INSTRUCTIONS FOR THE TASK: Exclude any images and output the remaining records exactly.

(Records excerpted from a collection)
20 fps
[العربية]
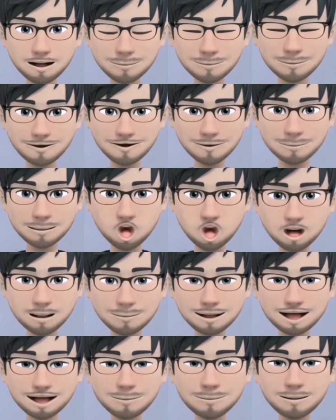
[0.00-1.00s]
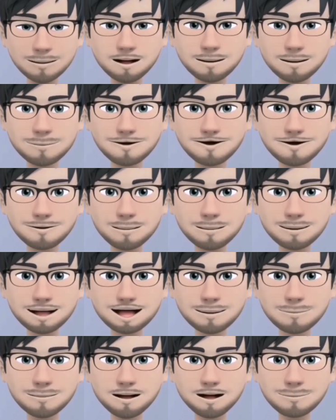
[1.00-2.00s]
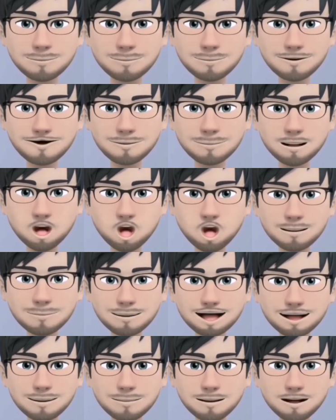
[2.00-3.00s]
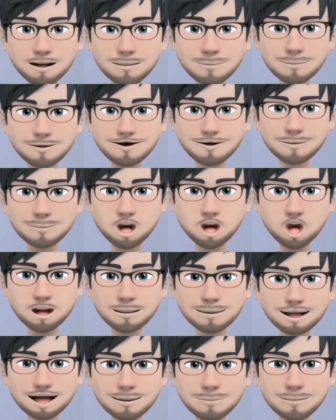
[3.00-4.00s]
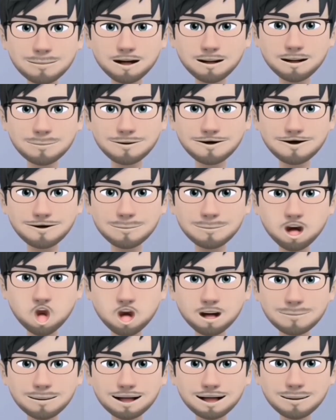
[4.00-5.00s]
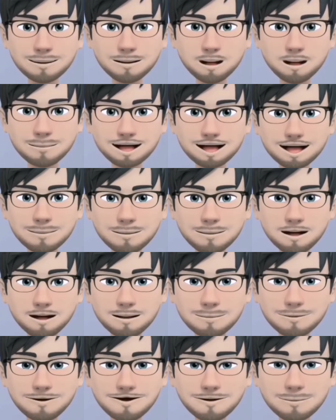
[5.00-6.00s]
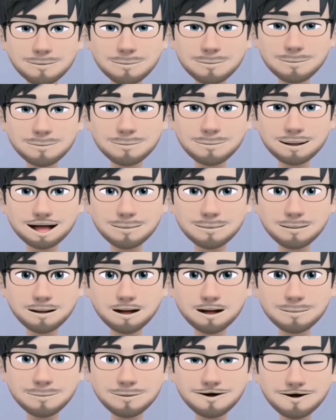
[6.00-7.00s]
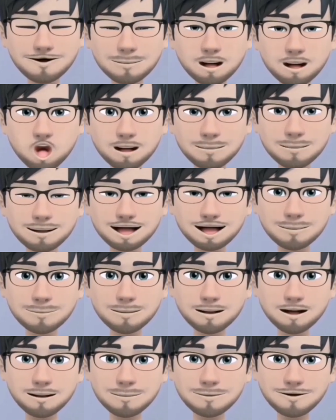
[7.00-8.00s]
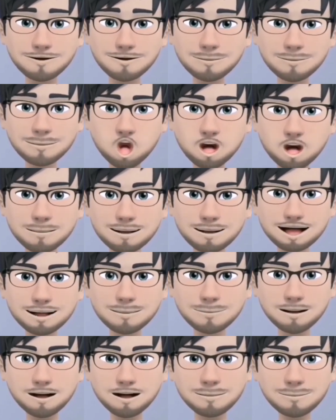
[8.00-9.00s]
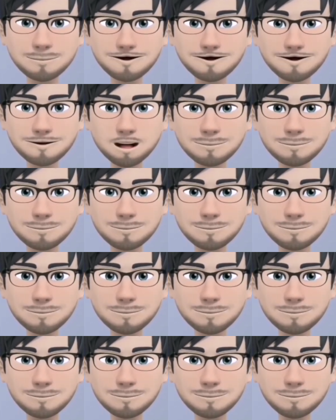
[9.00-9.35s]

والمطلوب هو 20 ملغرام يعني تكون الجرعة هي نصف مول يعني نصف سي سي ملاحظة بعد التأكد من عدم تحسس مريض من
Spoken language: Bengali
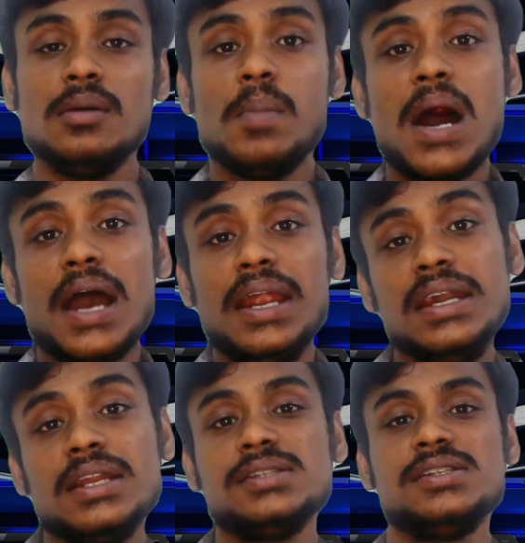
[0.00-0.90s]
বা
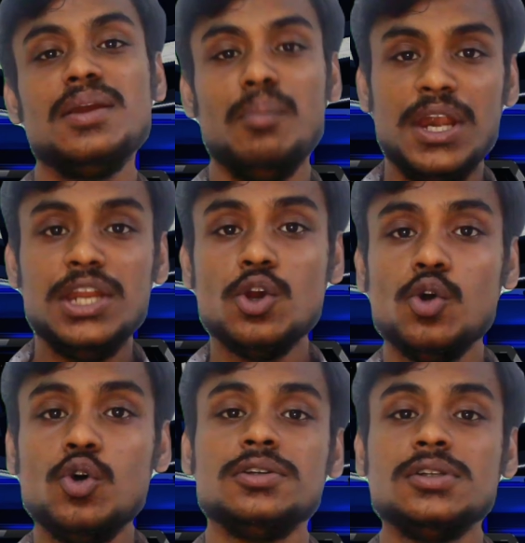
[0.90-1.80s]
ইন্টারেস্টিং ভিডিও
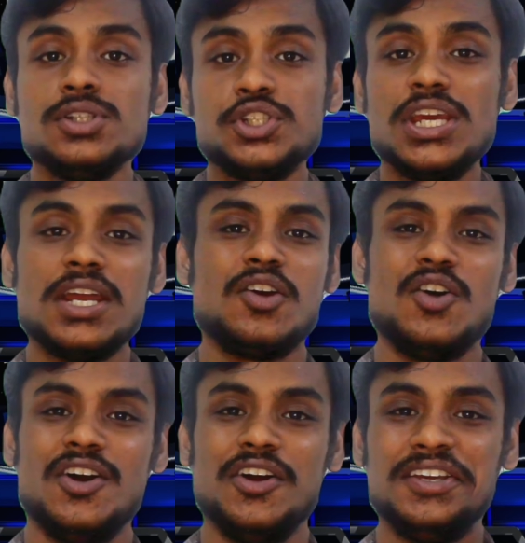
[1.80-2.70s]
শেয়ার
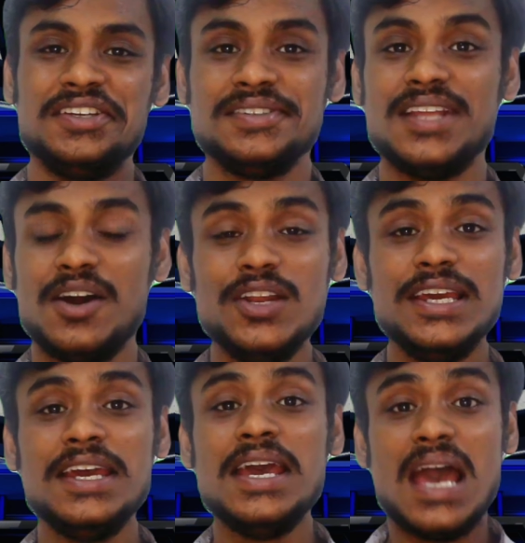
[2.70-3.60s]
করা হয়
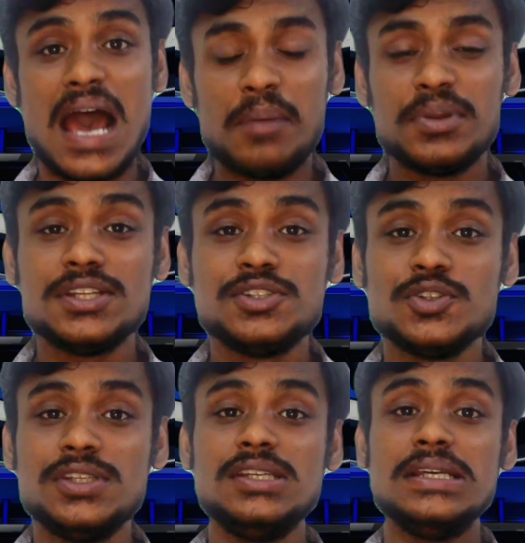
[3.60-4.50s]
তাহলে আপনাদের
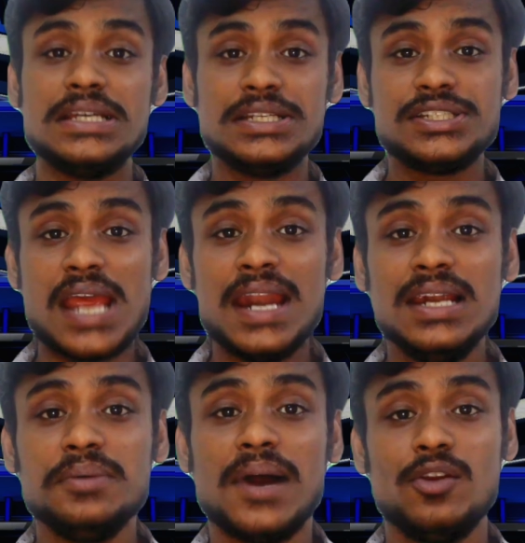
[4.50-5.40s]
যদি
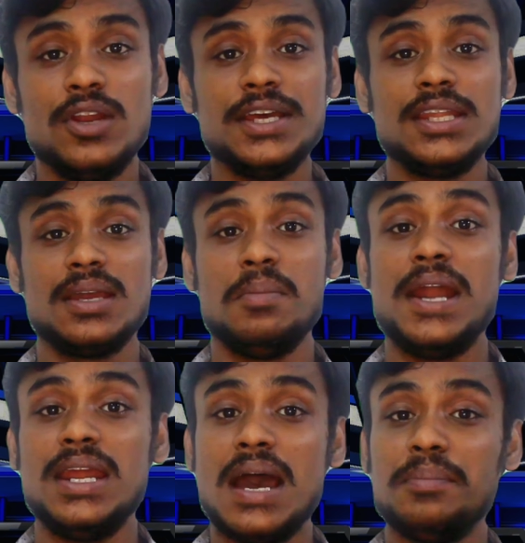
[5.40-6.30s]
চ্যানেলটি ভালো লেগে থাকে
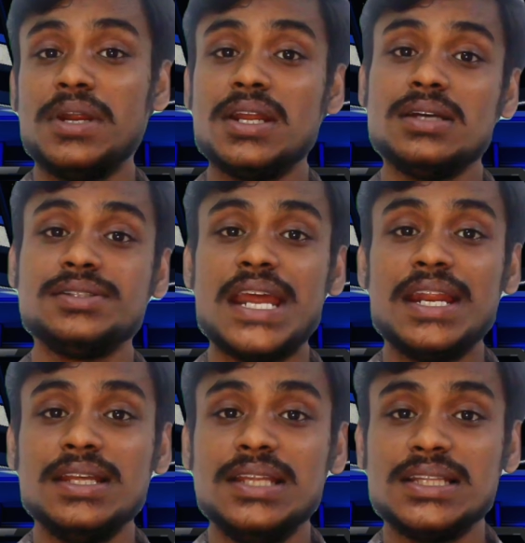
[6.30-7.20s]
মানে আপনারা
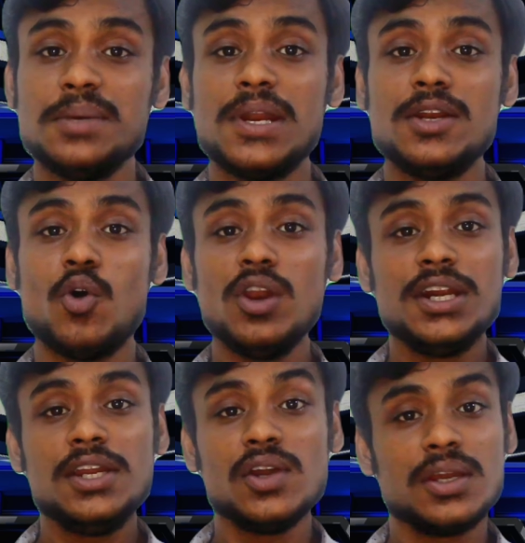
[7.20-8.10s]
চ্যানেলে দেখতে পারেন
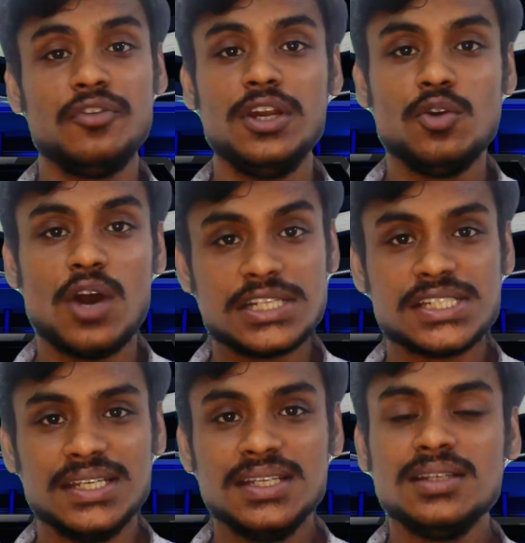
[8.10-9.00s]
অলরেডি অনেক ভিডিও
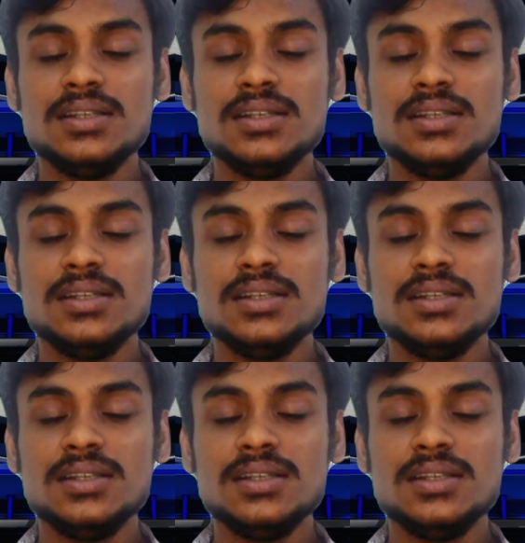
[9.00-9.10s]
আছে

RESPONSE FOR THIS EXERCISE:
20 fps
[العربية]
[0.00-1.00s]
[1.00-2.00s]
[2.00-3.00s]
[3.00-4.00s]
[4.00-5.00s]
[5.00-6.00s]
[6.00-7.00s]
[7.00-8.00s]
[8.00-9.00s]
[9.00-9.35s]

والمطلوب هو 20 ملغرام يعني تكون الجرعة هي نصف مول يعني نصف سي سي ملاحظة بعد التأكد من عدم تحسس مريض من
Spoken language: Bengali
[0.00-0.90s]
বা
[0.90-1.80s]
ইন্টারেস্টিং ভিডিও
[1.80-2.70s]
শেয়ার
[2.70-3.60s]
করা হয়
[3.60-4.50s]
তাহলে আপনাদের
[4.50-5.40s]
যদি
[5.40-6.30s]
চ্যানেলটি ভালো লেগে থাকে
[6.30-7.20s]
মানে আপনারা
[7.20-8.10s]
চ্যানেলে দেখতে পারেন
[8.10-9.00s]
অলরেডি অনেক ভিডিও
[9.00-9.10s]
আছে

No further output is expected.